The cerb family’s stm32f4’s have chip variants that accelerate encryption but they aren’t used for NETMF devices, and no one can tell me why (yea I’m throwing that to somebody). Further the Chips have support for encrypted traffic to and from the micro sd cards we’re all fond of, but again the encrypted functionality is not enabled.
Basically it’s treason for a US Citizen to export strong encryption systems.
@ Mr. John Smith - I am attending my first STM32F7 Hands-On-Lab on the 13th this month, and I am going to ask a lot of questions about security. This is my chance to see how the ST people are handling all the development stuff at first hand.
@ skeller - STM32F0 (Cortex-M0) has ST’s crypto accelerator, so SSL shouldn’t be too hard to implement there. WolfSSL supports the F2 line, and the hardware crypto in the F0 is the same, so it shouldn’t be a complex port.
This discussion of encrypted communication has been a big frustration for me the last few weeks. I am trying to develop a very small, 1.5" x 2", sensor interface board with RJ45 Ethernet for industrial use. Since it needs a frequent update time (every 30secs or less) power is required. If I have to run a wire it might was well be Ethernet with PoE. The two things I run into are encryption and network harware and drivers for hard wire ethernet. If I was willing to go down to tiny BGA devices I could get it done with M3 or M4 ARMS but at almost prototype quantities its hard to work with BGAs.
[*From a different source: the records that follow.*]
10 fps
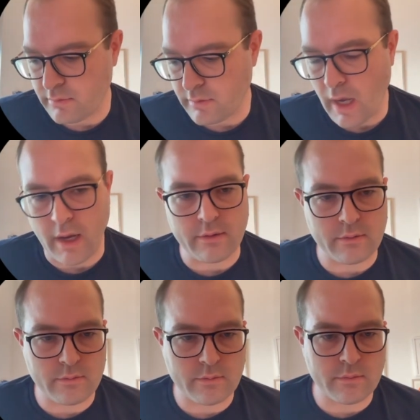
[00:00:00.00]
not
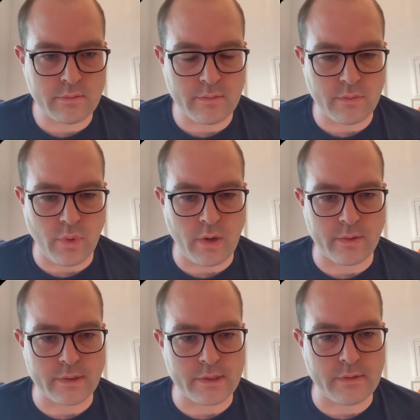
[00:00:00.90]
well
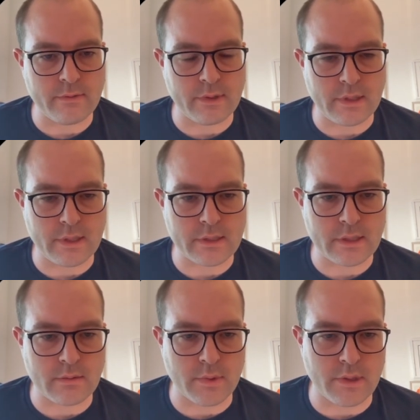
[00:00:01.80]
received in the
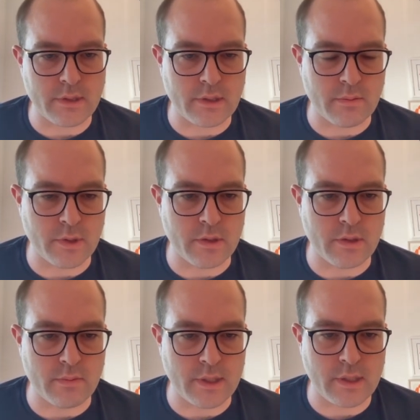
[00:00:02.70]
accessibility
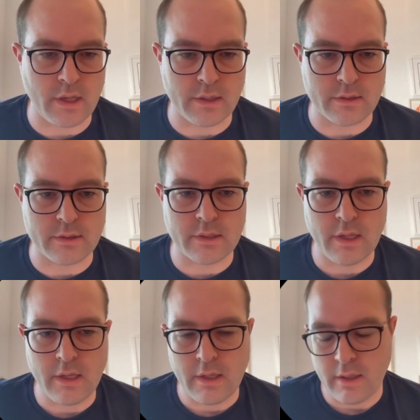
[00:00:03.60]
community because,
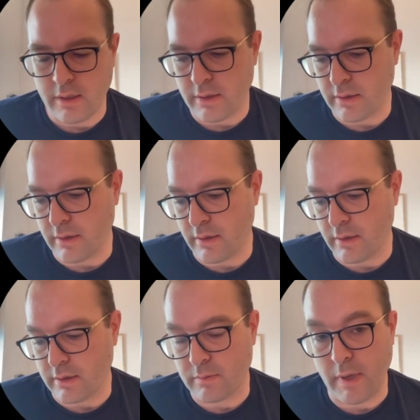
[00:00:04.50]

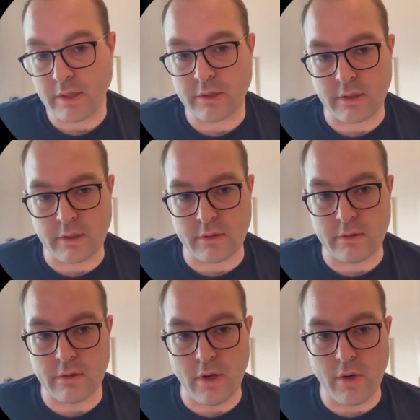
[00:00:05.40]
especially
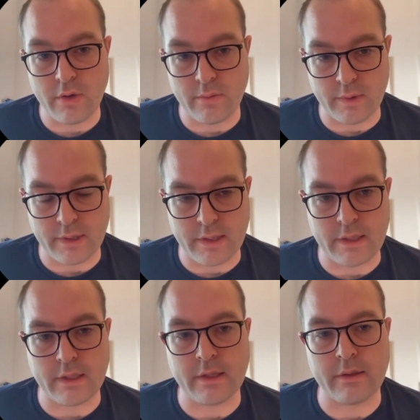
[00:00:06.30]

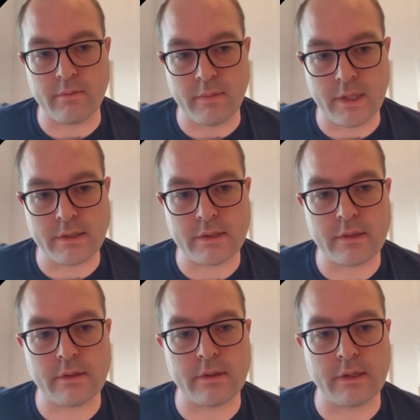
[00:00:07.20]
notably, it
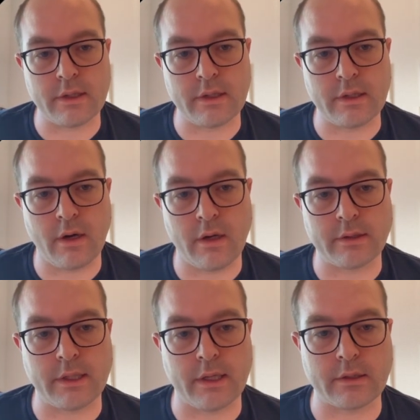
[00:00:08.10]
missed the
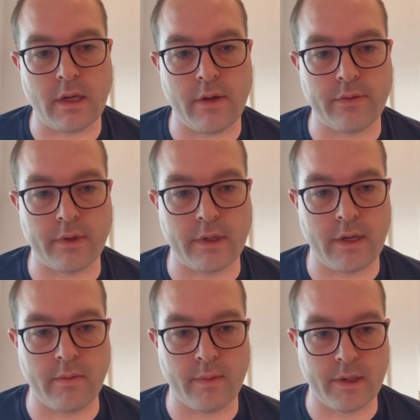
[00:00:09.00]
alt text authoring
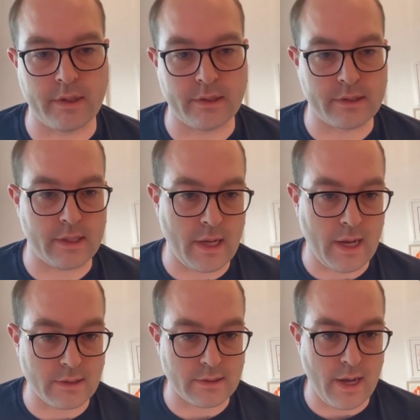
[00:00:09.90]
capabilities that it
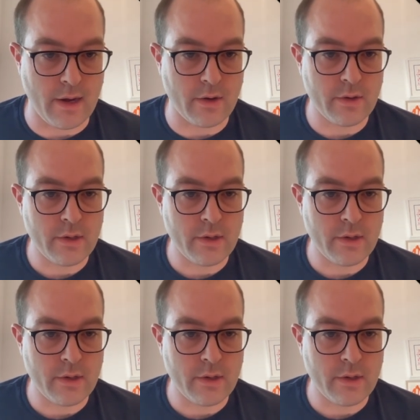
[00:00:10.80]
has now.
I really wish there was something in the .NETMF world that could meet the need. Currently the G120 is the smallest device to support SSL/TLS and its too big. Even the G80 is physically large (14mm x 14mm) for the application but it might work if it supported SSL/TLS. Still need to add a ENC28 to get to the network.
(yea I’m throwing that to somebody). Further the Chips have support for encrypted traffic to and from the micro sd cards we’re all fond of, but again the encrypted functionality is not enabled.
Hard to get this kind of information’s otherwise. Thanks.